先週、野球の国際大会である「プレミア12」なる大会が終わった。ご存知の通り日本(SAMURAI JAPAN)は快調に勝ち進んだが、準決勝の東京ドームで韓国相手に衝撃の逆転負けを喫し、3位に終わった。
言われつくされている批判ながら、「日本マネーによる日本主導の大会」「そもそもMLBがそっぽを向いている」「11月にやるのは選手生命を脅かす」「真面目にメンバーを組んでいるのは日本・韓国・台湾だけ(当然、メジャーリーガーは不参加)」「当該国以外の試合はガラガラ」「6チーム中4位に入れば決勝トーナメントに行けてしまう」などの数々の批判があるが、野球の国際的なプレゼンスの弱さからしてしょうがないといえばしょうがない。MLBが「USAシリーズ」と呼ぶべき大会を「ワールドシリーズ」などという不遜な呼び方に固執する以上、野球の世界的発展は望むべくもない。

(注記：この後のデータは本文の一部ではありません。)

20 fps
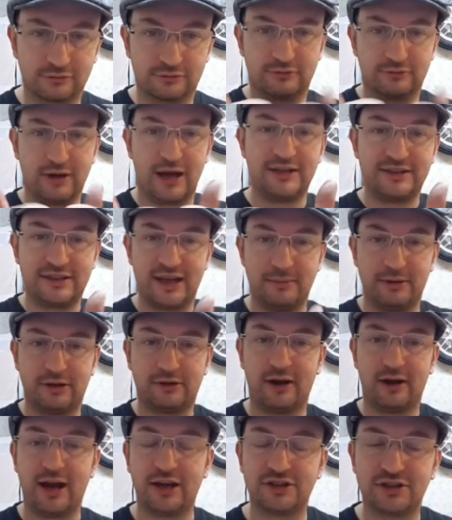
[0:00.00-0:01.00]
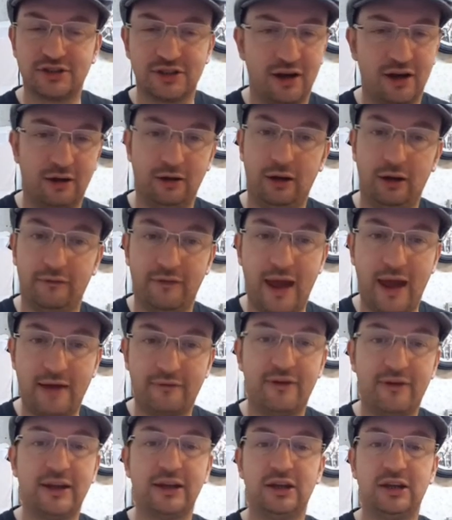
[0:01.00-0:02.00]
Great to get me crash. I love that.
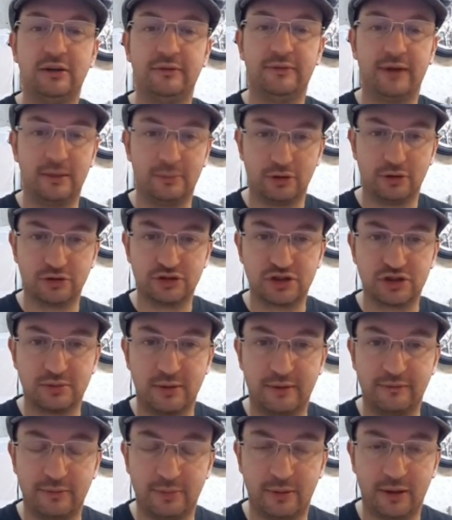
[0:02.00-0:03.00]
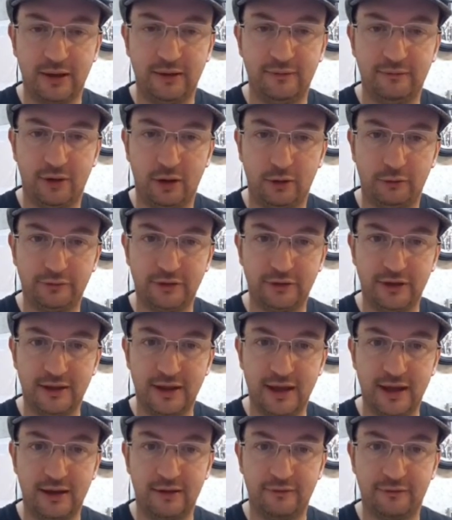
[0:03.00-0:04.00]
Thank you very much to everybody involved in
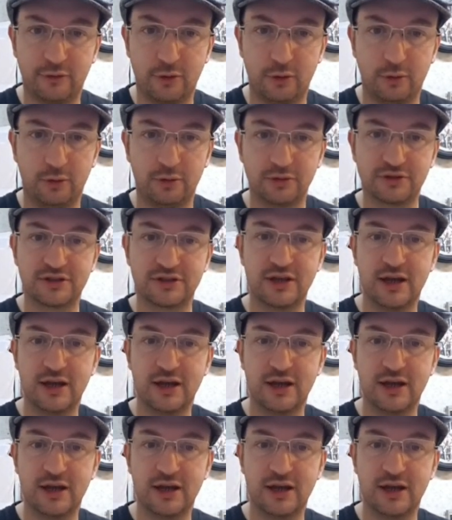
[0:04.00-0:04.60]
that, of course.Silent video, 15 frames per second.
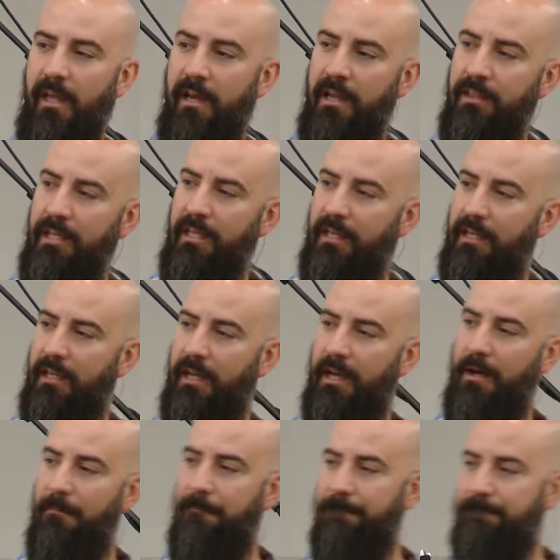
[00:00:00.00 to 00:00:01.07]
I think
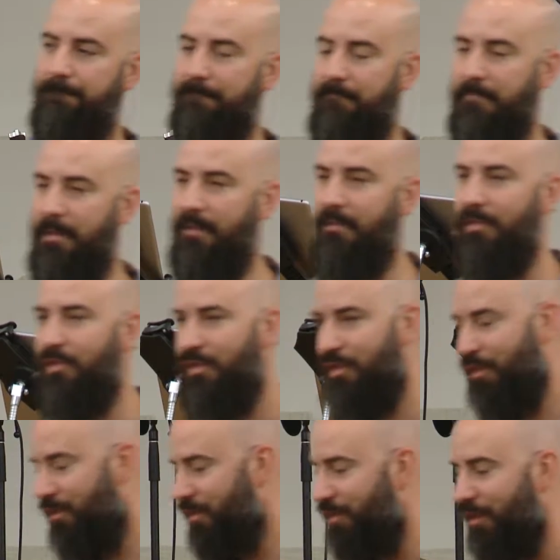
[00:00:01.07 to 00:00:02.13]
um, this
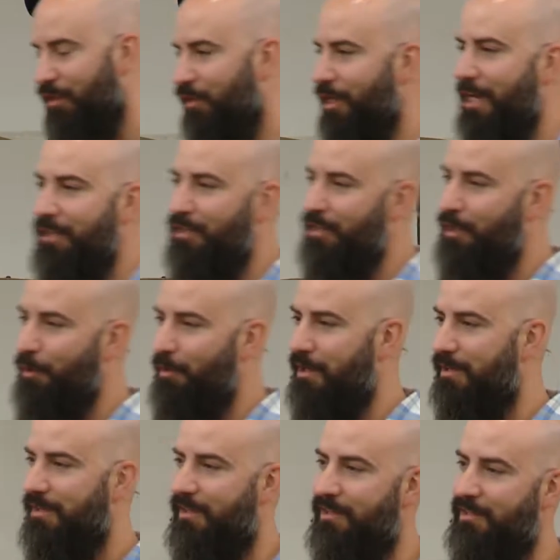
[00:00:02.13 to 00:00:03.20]
suggests to
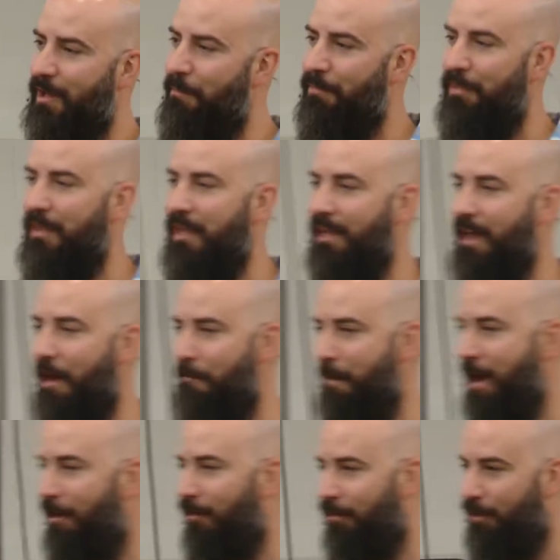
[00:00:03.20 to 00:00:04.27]
us something
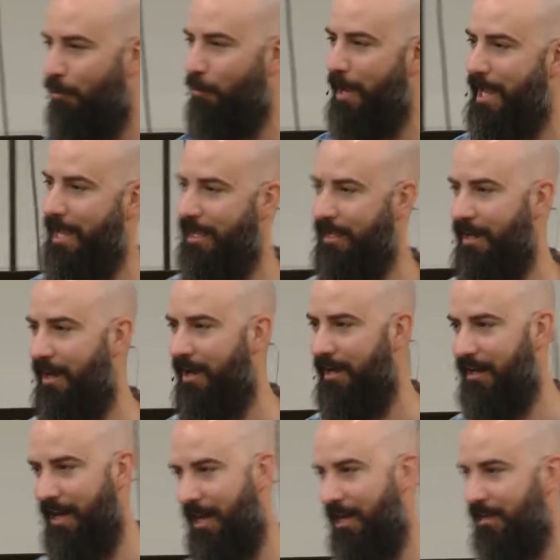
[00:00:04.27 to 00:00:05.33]
about the way
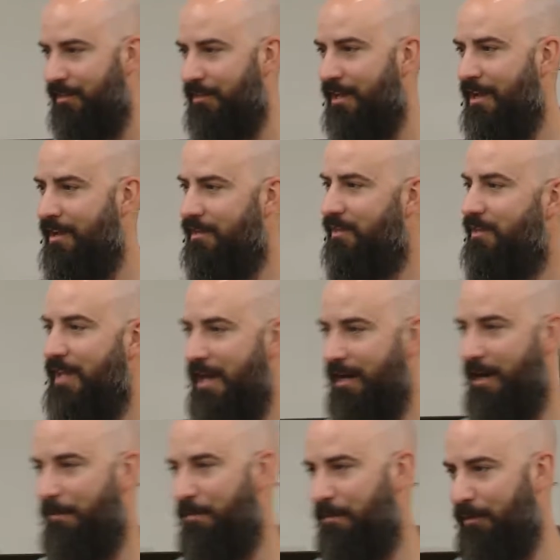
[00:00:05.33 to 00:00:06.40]
God has set
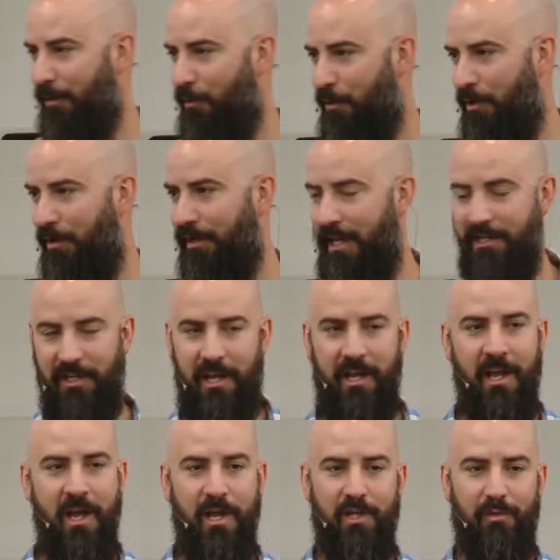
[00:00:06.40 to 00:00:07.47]
up the world. AJ
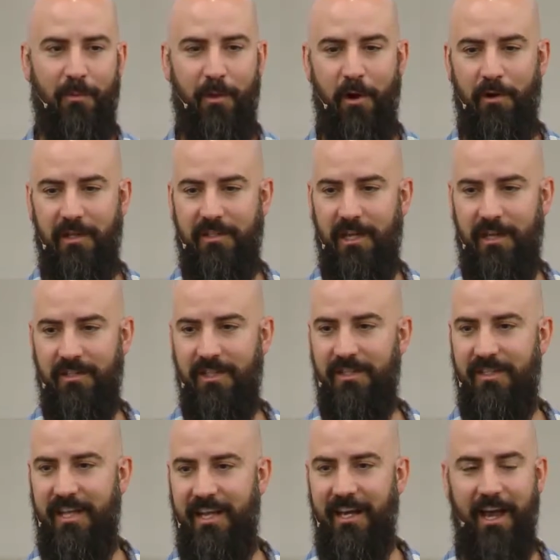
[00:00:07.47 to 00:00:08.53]
Swoboda tells
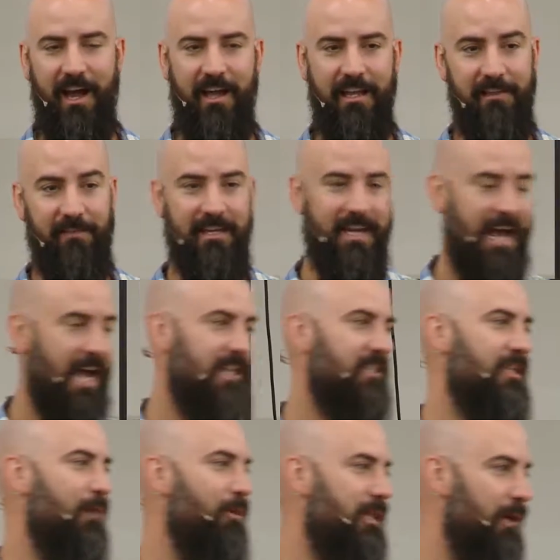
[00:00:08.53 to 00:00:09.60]
us that uh, even
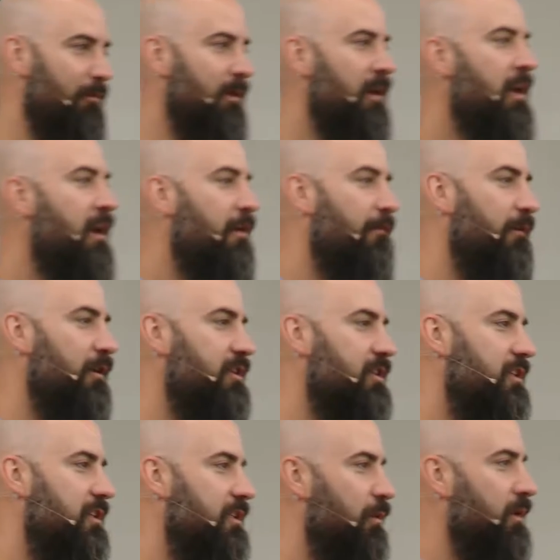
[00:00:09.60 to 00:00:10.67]
NASA, when they were
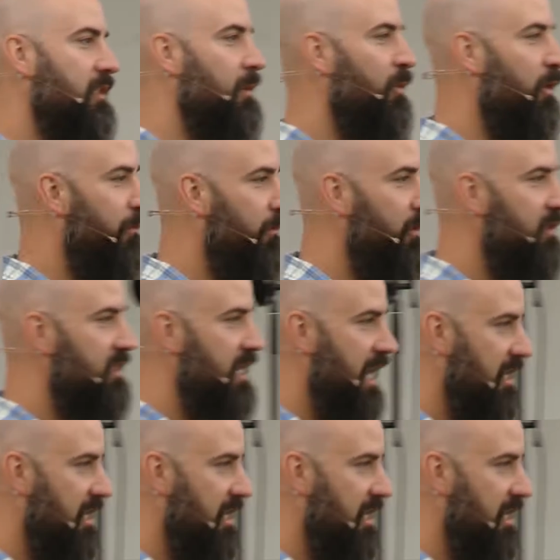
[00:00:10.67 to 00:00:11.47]
first doing some of the first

そんな大会でも「日本のオールスターが世界に挑む!」という構図で優秀なコンテンツに仕上げたいのが日本の放送局(TBSとテレビ朝日)。散々「野球の世界一決定戦!!」という宣伝を打ちまくって煽りに煽ってきたのであるが、準決勝で日本が姿を消した瞬間、土曜の夜に予定されていた決勝戦の生中継を深夜枠(しかも、かなり地域限定で、かつカットしまくりの短縮版放送)に飛ばし、やる気ゼロのメキシコ相手の日本の3位決定戦を生中継って、これまで散々煽ってきた「世界一」って何やってん!最後まで見届けて、野球世界一の瞬間を伝えるのがメディアとしての当然の覚悟ちゃうんかい。(商業的には・・・って常識的反論は理解したうえです)なんかすごく違和感を感じてしまった。
だから野球の国際大会ってあかんのちゃうの?あんたたちが意味のないバブルを膨らませているだけで、本質を全然直視していないから「マスゴミ」とかいわれるんちゃうんかなあ。
最後に、今回の大会をについてサッカーファンとして感じたこと。
準決勝敗退の瞬間に「小久保監督解任論」が渦巻いた。確かに采配がまずかったのは事実であり、私も小久保ではいけないと思う。しかし、1試合を落としただけでこれが起きるのは「日本に強豪国としてのプライド」があるからであり、これが日本野球の底力だと思う。サッカーのブラジル代表が大事な試合を無様に落とした時、きっとこれに匹敵する(いや、それ以上か)怒号の嵐が吹き荒れるはずである。これを受け止めてブラジルは世界の頂点レベルにい続けることができる。
振り返ってみれば日本サッカーはどうだろうか。日本代表に厳しい目線はあるか?ハリルホジッチに面と向かって文句を言える主要メディアはいるのか?私の知るかぎり、1997年のW杯フランス大会予選で韓国に逆転負けを喫した翌朝の1面大見出しに「加茂(監督)腹切れ」と大書した東京中日スポーツだけである(注:正確には観客の声を引用したということであるが、これを掲載するにはかなりの覚悟がいると思う)。